Using pictures in the classroom can make speaking
in English fun.
using pictures as a teaching aid how can help
language teachers engage their students.
If I say ‘picture’, what do you think about? I
guess the words ‘drawing’, ‘photo’, ‘painting’, and ‘film’ might come to mind.
As for me, well, I think a picture is much more
than an image, especially when I teach English. Pictures are essential when it
comes to engaging students who are learning a new language at any level.
They can be successful study aids during lessons, and they can act as useful
prompts to help students when they are practising speaking.
So how can you use pictures in the classroom? Here
are seven tips for bringing visual aids into your lessons, each starting with
one of the letters in ‘picture’ to help you remember them.
Predict:
Students can look at pictures or watch the first
part of a video in order to predict what the topic of the lesson or the
activity will be about.
Interact:
The game Pictionary, in which players
have to guess specific words based on their team mates’ drawings, and
other mingling games with pictures are fun activities that can be used with
both children and adults to review the vocabulary they have learnt. In order to
engage students, teachers can show a video or a picture only to half their
class, and ask them to describe to the other half what they can see. This
second group will then have to try to report what the other students have seen,
as accurately as they can. Everyone will see something slightly different from
the others, and the activity will strengthen their rapport.
Create:
Students can write or tell a story by using a
sequence of pictures, or, if the teacher wants to really fire their
imagination, the students can create a story based on just a single picture.
This exercise can be particularly interesting and productive if the teacher
encourages students to use specific tenses (such as past simple vs past
continuous), vocabulary or functional language in their story – for example,
describing a conversation at the train station.
Talk:
At the beginner level, some students’ faces go
blank when they are asked to answer a question. Teachers can avoid prolonged
silence and prevent their students from feeling embarrassed by providing them
with a picture. They can break the ice by asking the students to describe what
they can see in the picture.
Understand:
What’s the easiest way to explain the meaning of a
word? Show it! Classrooms may be fully equipped, but they can’t hold
everything. If there’s an item or object that you want to show your students to
help them remember the word for it, try showing them a picture.

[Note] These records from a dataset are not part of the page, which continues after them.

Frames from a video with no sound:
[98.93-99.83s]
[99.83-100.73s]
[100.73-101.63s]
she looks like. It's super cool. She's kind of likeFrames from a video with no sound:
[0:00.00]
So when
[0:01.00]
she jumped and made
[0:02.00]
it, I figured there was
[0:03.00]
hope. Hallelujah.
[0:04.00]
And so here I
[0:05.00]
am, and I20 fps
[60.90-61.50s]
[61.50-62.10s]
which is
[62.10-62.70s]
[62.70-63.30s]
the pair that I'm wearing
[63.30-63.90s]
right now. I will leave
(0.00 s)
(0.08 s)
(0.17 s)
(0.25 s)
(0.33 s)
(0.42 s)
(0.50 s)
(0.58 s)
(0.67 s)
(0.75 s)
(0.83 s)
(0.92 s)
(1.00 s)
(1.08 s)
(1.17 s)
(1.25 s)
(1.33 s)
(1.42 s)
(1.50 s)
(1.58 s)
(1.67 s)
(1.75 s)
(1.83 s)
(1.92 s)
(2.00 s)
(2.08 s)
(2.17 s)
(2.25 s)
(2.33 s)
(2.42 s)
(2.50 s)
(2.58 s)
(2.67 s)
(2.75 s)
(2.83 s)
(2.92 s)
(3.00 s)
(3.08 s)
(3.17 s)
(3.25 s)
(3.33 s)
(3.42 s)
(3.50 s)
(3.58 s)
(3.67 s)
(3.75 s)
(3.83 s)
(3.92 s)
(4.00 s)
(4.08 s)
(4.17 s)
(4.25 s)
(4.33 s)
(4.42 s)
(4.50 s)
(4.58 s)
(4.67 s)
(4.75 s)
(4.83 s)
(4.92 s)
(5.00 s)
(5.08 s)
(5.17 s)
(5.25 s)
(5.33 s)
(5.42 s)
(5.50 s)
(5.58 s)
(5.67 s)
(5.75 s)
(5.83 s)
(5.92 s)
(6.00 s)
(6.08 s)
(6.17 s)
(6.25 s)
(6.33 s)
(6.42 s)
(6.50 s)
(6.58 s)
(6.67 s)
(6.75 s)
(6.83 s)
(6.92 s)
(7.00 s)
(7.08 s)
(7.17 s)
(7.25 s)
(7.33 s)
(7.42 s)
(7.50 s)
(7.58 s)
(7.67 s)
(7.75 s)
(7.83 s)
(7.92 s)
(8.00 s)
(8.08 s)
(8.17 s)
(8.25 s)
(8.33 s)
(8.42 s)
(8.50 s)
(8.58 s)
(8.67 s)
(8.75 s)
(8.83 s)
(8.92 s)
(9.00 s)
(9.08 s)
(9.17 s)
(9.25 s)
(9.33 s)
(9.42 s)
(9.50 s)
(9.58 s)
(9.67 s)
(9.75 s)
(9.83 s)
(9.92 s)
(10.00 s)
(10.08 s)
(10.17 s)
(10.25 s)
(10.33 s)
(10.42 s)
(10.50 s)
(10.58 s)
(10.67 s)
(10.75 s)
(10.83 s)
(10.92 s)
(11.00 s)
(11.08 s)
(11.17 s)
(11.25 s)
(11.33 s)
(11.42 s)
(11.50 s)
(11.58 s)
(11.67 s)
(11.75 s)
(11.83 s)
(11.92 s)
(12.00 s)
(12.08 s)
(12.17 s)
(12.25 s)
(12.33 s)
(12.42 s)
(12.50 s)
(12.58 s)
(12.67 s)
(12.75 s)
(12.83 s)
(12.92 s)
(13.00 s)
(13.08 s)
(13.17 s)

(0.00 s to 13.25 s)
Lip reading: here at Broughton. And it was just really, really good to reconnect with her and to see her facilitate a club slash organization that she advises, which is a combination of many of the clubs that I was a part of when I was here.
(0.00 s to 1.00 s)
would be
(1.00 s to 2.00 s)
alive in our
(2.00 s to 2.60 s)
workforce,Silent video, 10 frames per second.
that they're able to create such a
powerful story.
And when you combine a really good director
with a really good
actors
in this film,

Flashcards are
an invaluable resource for teaching or revising vocabulary. They can be easily
downloaded or created online.
Reflect:
Not only does a picture give you the chance to
reflect on what you can see, but it also represents the opportunity to develop
your other senses by considering what you can hear, smell and touch. This is a
useful exercise for teachers who are preparing their students for a speaking
exam. Most of the time, speaking exams are in pairs and students worry that
they may run out of words because their partner will have already said
everything about the picture they have been shown. By using their other senses,
your students can add new information and will be able to avoid repetition.
Enact:
In any class, there is usually someone who is shy
or quiet. So how can you draw them out of themselves and encourage them to
practise speaking? If you ask your students – it doesn’t matter how old they
are – to draw a mask, put it on and pretend to be someone else, they may
feel less self-conscious. Putting themselves into somebody else’s shoes
can give students the chance to express themselves in a more forthright way.